[Records from a data source]
= Beginning of Section =

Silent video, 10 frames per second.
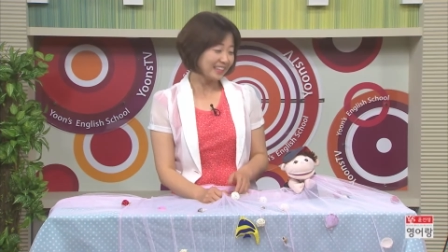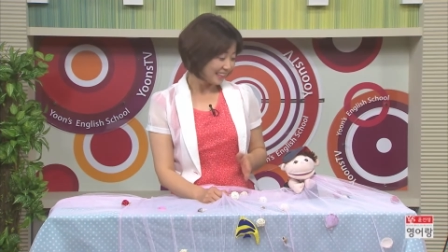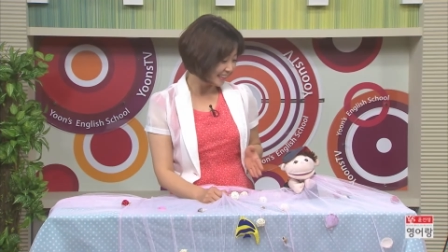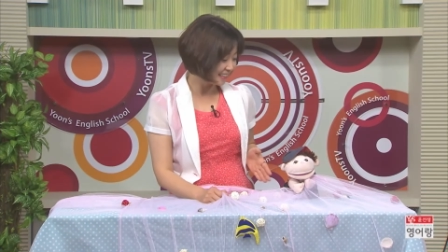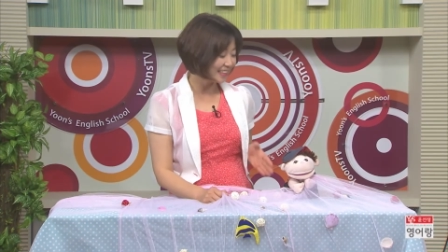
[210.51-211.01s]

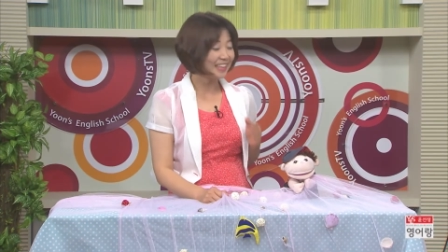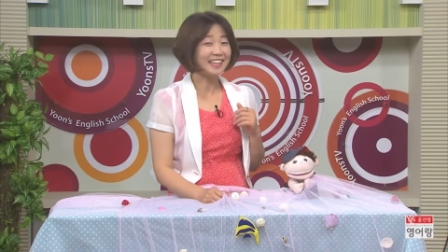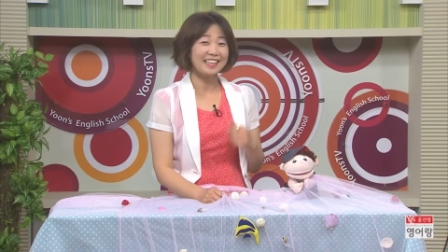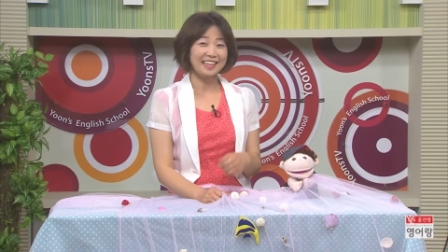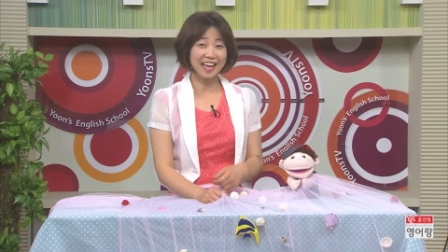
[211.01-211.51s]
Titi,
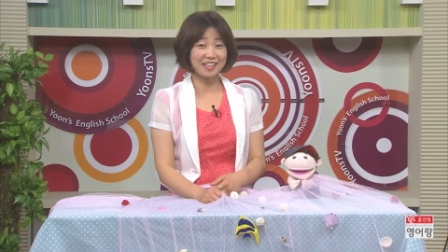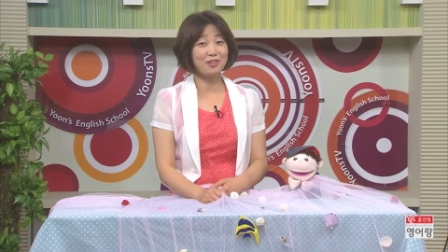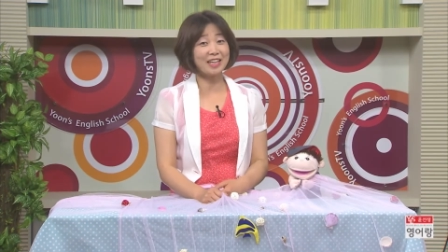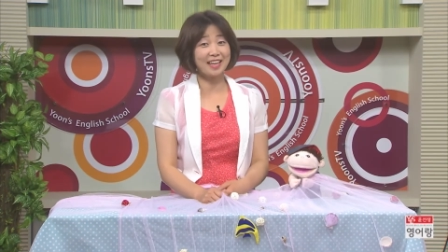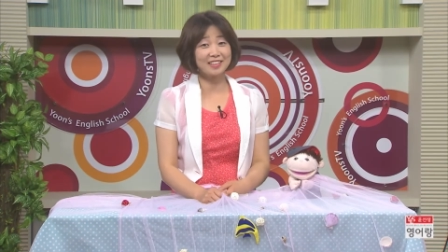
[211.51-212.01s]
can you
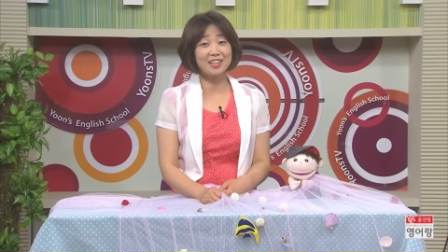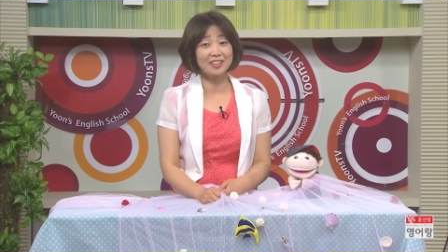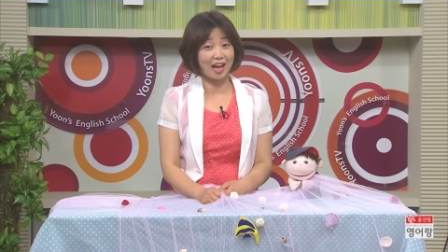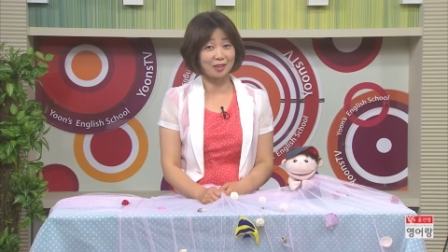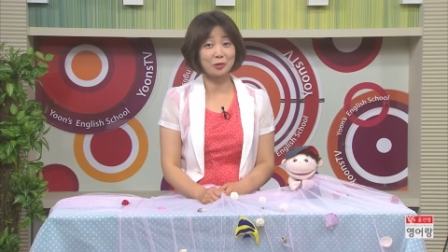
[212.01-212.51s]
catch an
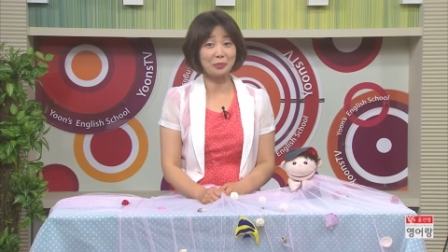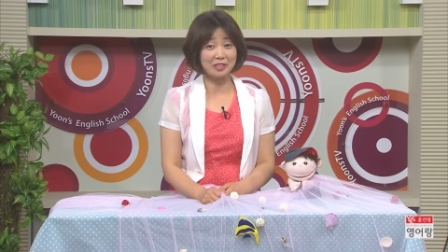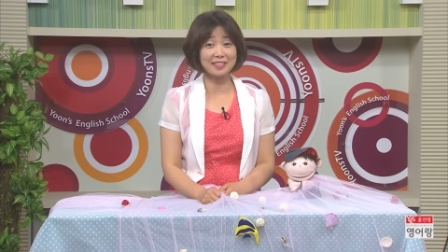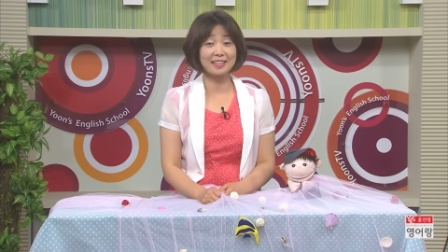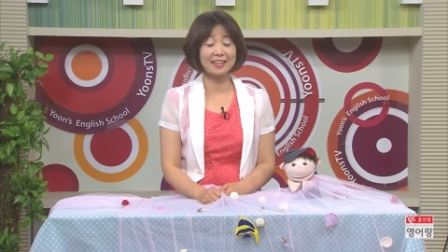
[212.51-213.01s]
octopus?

= End of Section =

» **Activity**
Your reply should repeat the entries above exactly, leaving the pictures out.

» **Response to this exercise**
Silent video, 10 frames per second.
[210.51-211.01s]

[211.01-211.51s]
Titi,
[211.51-212.01s]
can you
[212.01-212.51s]
catch an
[212.51-213.01s]
octopus?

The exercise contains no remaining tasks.